The Einsatzgruppen approached their task with murderous energy, but lacked the experience and thus the skills of the NKVD. They killed civilians, to be sure, often under the cover of retaliatory operations against supposed partisans. In Bydgoszcz the Einsatzgruppen killed about nine hundred Poles. In Katowice they killed another 750 in a courtyard, many of them women and girls. All in all, the Einsatzgruppen probably killed about fifty thousand Polish citizens in actions that had nothing to do with combat. But these were not, it seems, the first fifty thousand on their list of sixty-one thousand. They were very often groups selected on the spur of the moment.
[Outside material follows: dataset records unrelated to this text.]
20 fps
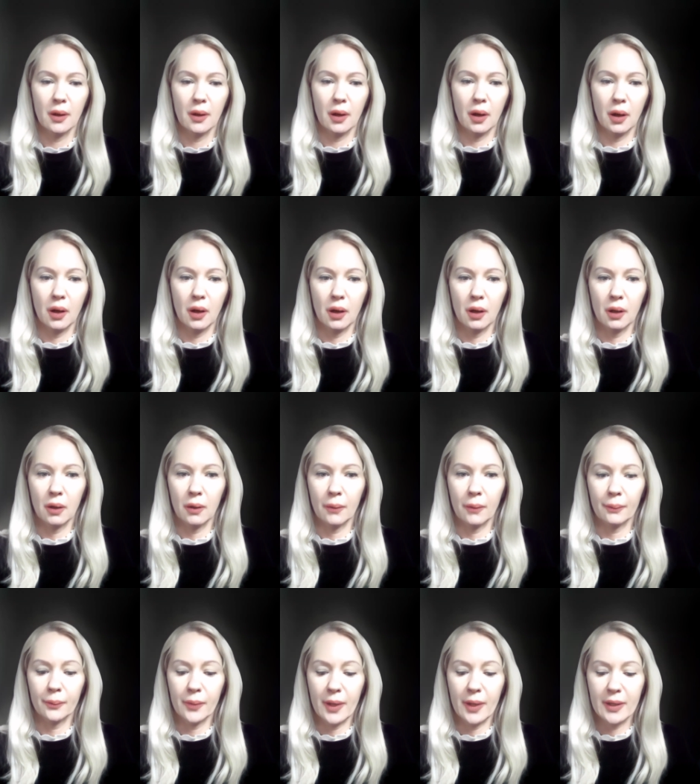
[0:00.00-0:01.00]

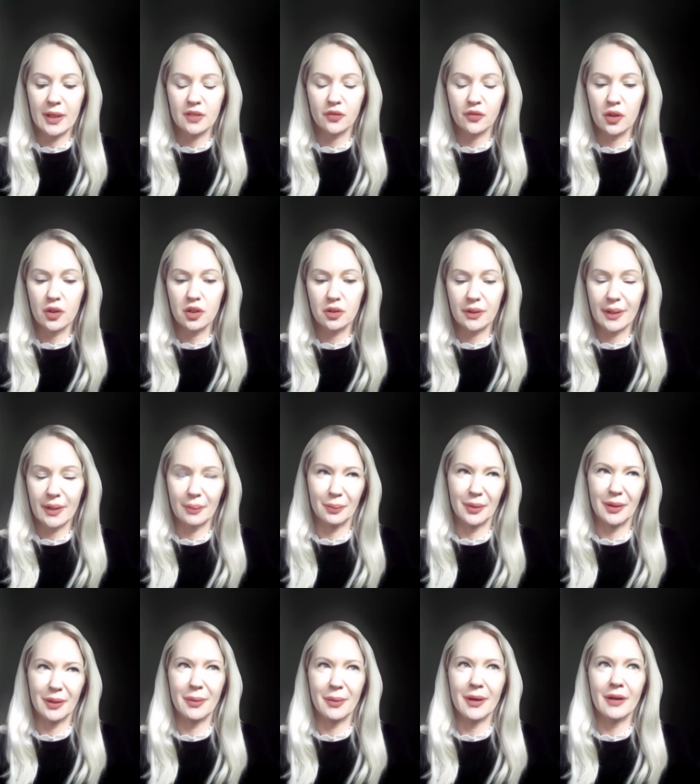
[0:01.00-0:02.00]
um, and as far as
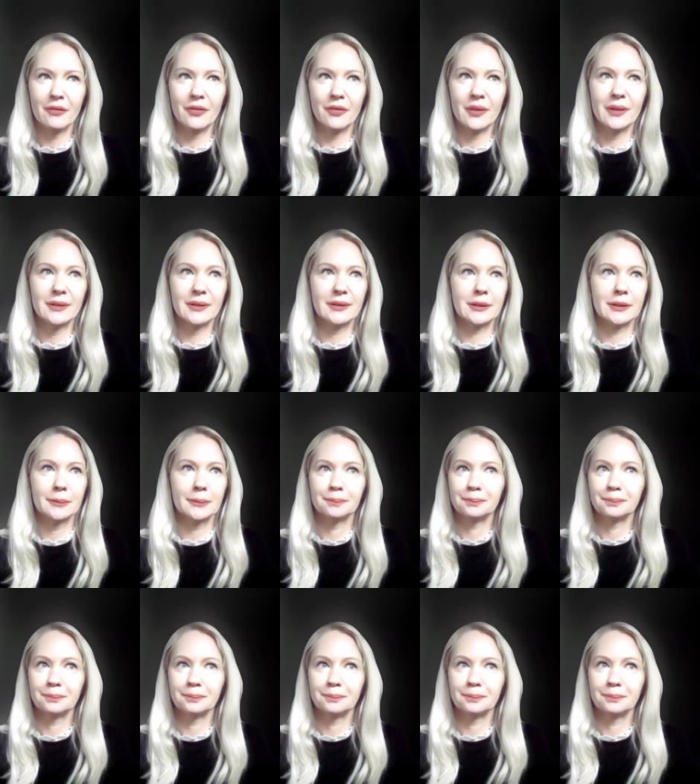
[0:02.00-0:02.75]
company benefits,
Unlike the NKVD, the Einsatzgruppen did not follow protocols carefully, and in Poland they did not keep careful records of the people they killed.19
The Einsatzgruppen were more successful in missions against Jews, which required much less discrimination. One Einsatzgruppe was tasked with terrorizing Jews so that they would flee east from the German occupation zone to the Soviet side. As much of this as possible was to be accomplished in September 1939, while military operations were still taking place. So in Będzin, for example, this Einsatzgruppe burned down the synagogue with flamethrowers, killing about five hundred Jews in two days. Einsatzkommandos (smaller detachments) fulfilled similar missions. In the city of Chełm one of them was tasked to rob wealthy Jews. The Germans carried out strip-searches of women who looked Jewish on the street, and cavity searches in private. They broke fingers to get at wedding rings. In Przemyśl between the sixteenth and the nineteenth of September Einsatzkommandos shot at least five hundred Jews. As a result of such actions, hundreds of thousands of Jews fled to the Soviet occupation zone. In the vicinity of the city of Lublin more than twenty thousand Jews were simply expelled.20
After the conquest of Poland was complete, the Germans and their Soviet allies met once again to reassess their relations. On 28 September 1939, the day Warsaw fell to the Germans, the allies signed their treaty on borders and friendship, which changed the zones of influence somewhat. It assigned Warsaw to the Germans and Lithuania to the Soviets. (It is this border that appears on the maps as the “Molotov-Ribbentrop line.”) It also obliged the two sides to suppress any Polish resistance to the regime of the other. On 4 October Nazi Germany and the Soviet Union agreed to a further protocol, defining their new common border. Poland had ceased to exist.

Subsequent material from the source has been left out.